WHAT TO PRODUCE:
Word for word, transcribe every line from the one holding "[1253.24-1254.22s]" through the end of the records, but not the pictures.

[Saved entries]
════
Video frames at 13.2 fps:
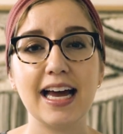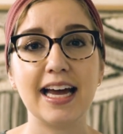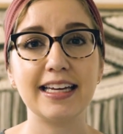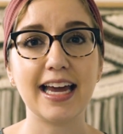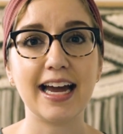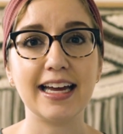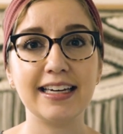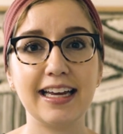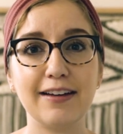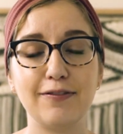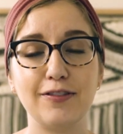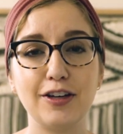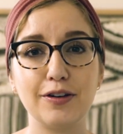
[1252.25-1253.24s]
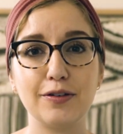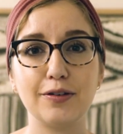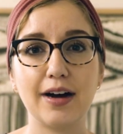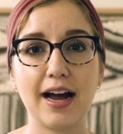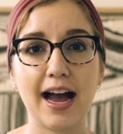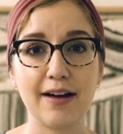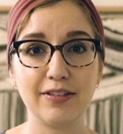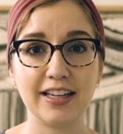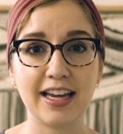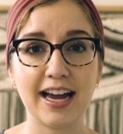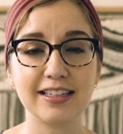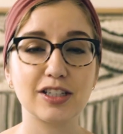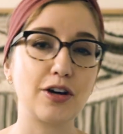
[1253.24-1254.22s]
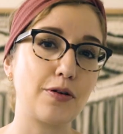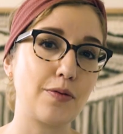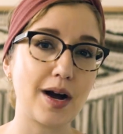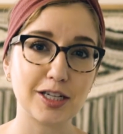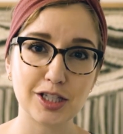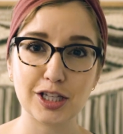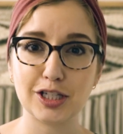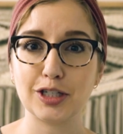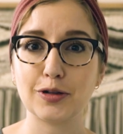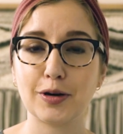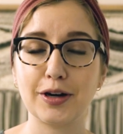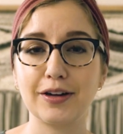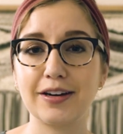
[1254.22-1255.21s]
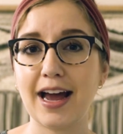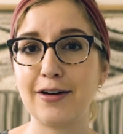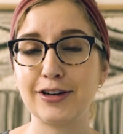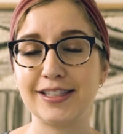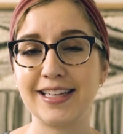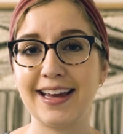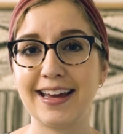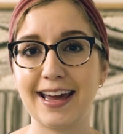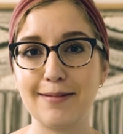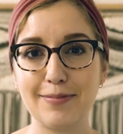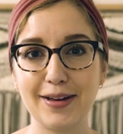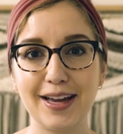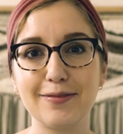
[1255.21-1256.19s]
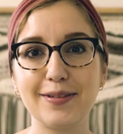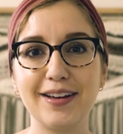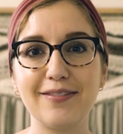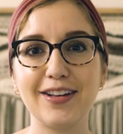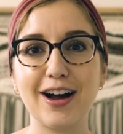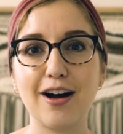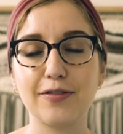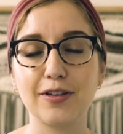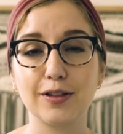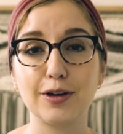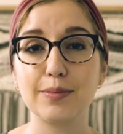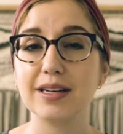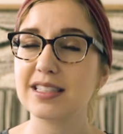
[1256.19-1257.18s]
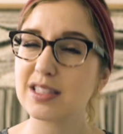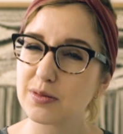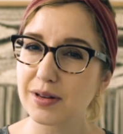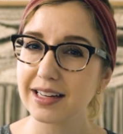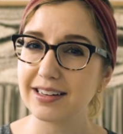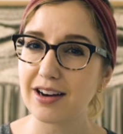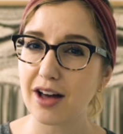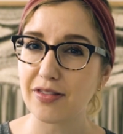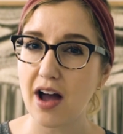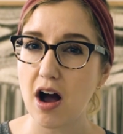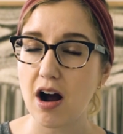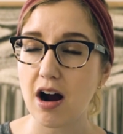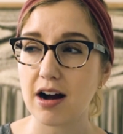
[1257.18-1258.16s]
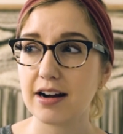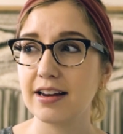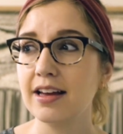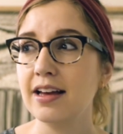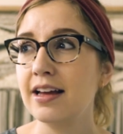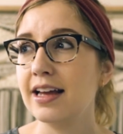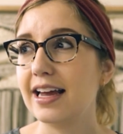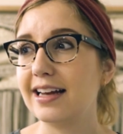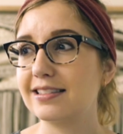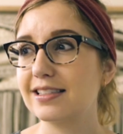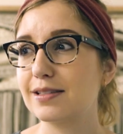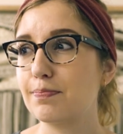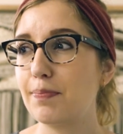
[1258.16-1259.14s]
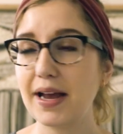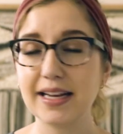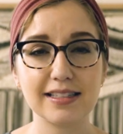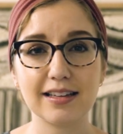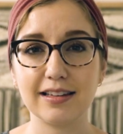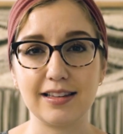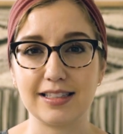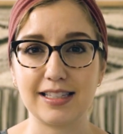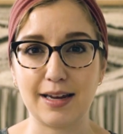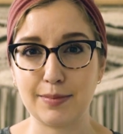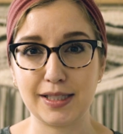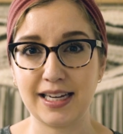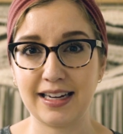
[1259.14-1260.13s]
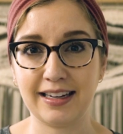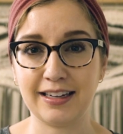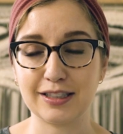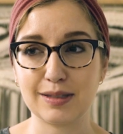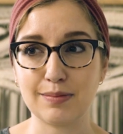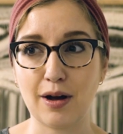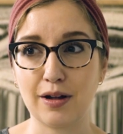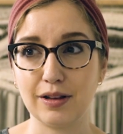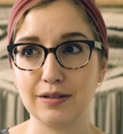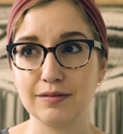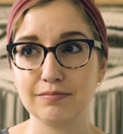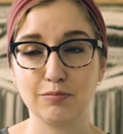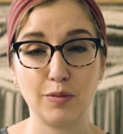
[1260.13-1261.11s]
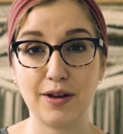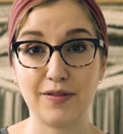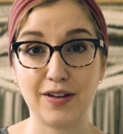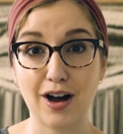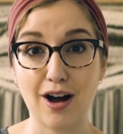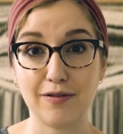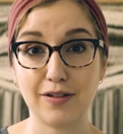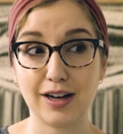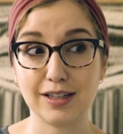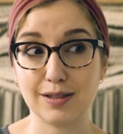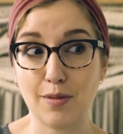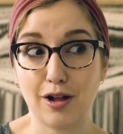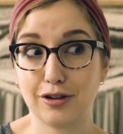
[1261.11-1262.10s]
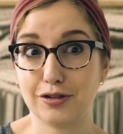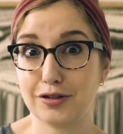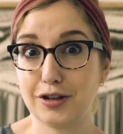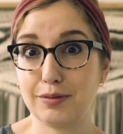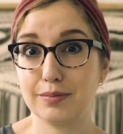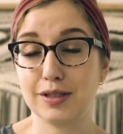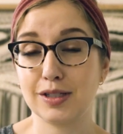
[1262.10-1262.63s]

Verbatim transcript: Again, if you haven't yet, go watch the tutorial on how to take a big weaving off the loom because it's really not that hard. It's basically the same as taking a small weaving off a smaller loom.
════
SOLUTION:
[1253.24-1254.22s]
[1254.22-1255.21s]
[1255.21-1256.19s]
[1256.19-1257.18s]
[1257.18-1258.16s]
[1258.16-1259.14s]
[1259.14-1260.13s]
[1260.13-1261.11s]
[1261.11-1262.10s]
[1262.10-1262.63s]

Verbatim transcript: Again, if you haven't yet, go watch the tutorial on how to take a big weaving off the loom because it's really not that hard. It's basically the same as taking a small weaving off a smaller loom.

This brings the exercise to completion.